[Date Prev][Date Next][Thread Prev][Thread Next][Date Index][Thread Index][Subject Index][Author Index]
Oldest Footprints Identified
Yahoo news link, these do not last forever, but this will undoubtedly
appear elsewhere
http://news.yahoo.com/s/livescience/20070912/sc_livescience/oldestidentifiablefootprintsfound
Two reptile-like animals living 290 million years ago are the oldest
creatures to have their footprints positively identified after a
fortuitous discovery allowed scientists to match fossils to preserved
trackways.
Fossils of Diadectes absitus and Orobates pabsti were recently found in
the Tambach Formation in central Germany. Nearby and in the same sediment
layer, scientists found well-preserved footprints made by creatures that
plodded through the region's soft sediments long ago. The footprints
turned out to be a match for the fossil animals.
The work, detailed in the latest issue of the Journal of Vertebrate
Paleontology, marks the first footprints of the Paleozoic Era, a time
before the dinosaurs that lasted from 540 to 240 million years ago, to be
associated with the animals that made them. It could also force scientists
to rethink how the ancient creatures moved.
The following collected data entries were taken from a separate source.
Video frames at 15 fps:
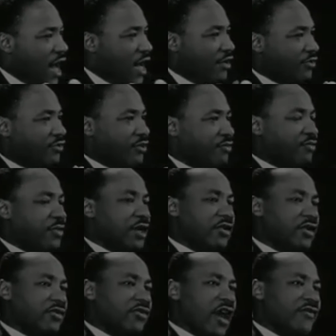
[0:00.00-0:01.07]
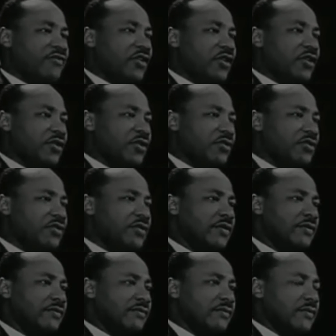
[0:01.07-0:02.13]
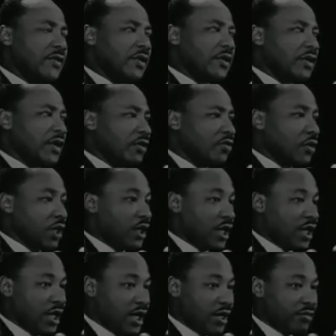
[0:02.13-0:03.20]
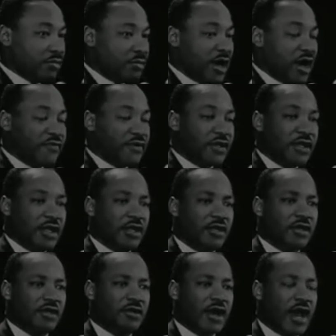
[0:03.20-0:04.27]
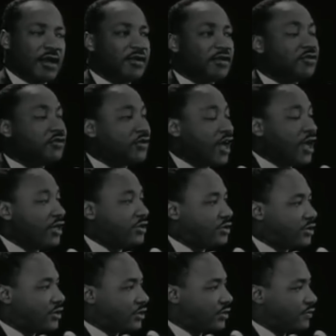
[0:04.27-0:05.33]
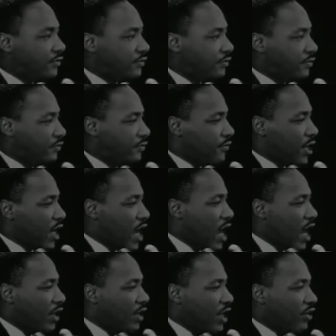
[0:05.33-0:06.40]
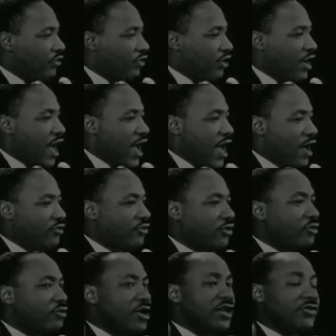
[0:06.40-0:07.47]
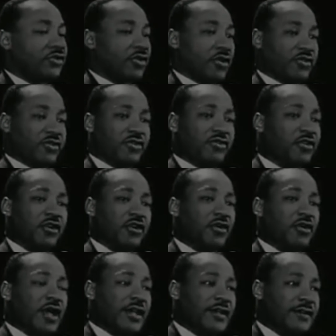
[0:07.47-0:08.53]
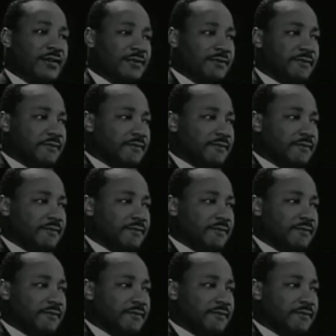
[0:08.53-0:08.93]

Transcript: And I submit this afternoon that we can end poverty in the United States. Our nation has the resources to do it.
Because of the exceptional preservation of the Tambach skeletons,
scientists were able to match them to the nearby footprints. The two
species were among the first four-legged plant eaters on land and have no
close living relatives.
...
The work could also lead to a rethinking of how some of the first land
creatures stood and walked. Mammals tend to have legs and limbs that drop
vertically from the pelvis to the ground, while those of reptiles tend to
extend away from the body horizontally before turning back downward. The
new reptiles had a "mammalian" arrangement for their limbs.
"We know from the trackways that these animals had their feet planted
almost under their body," Berman said, "whereas in textbooks, they give
them a sprawling gait as if the limbs are extended out from the body
considerably. This just isn't true. You look at the trackway and you see
that the footprints are very close to the midline of the body."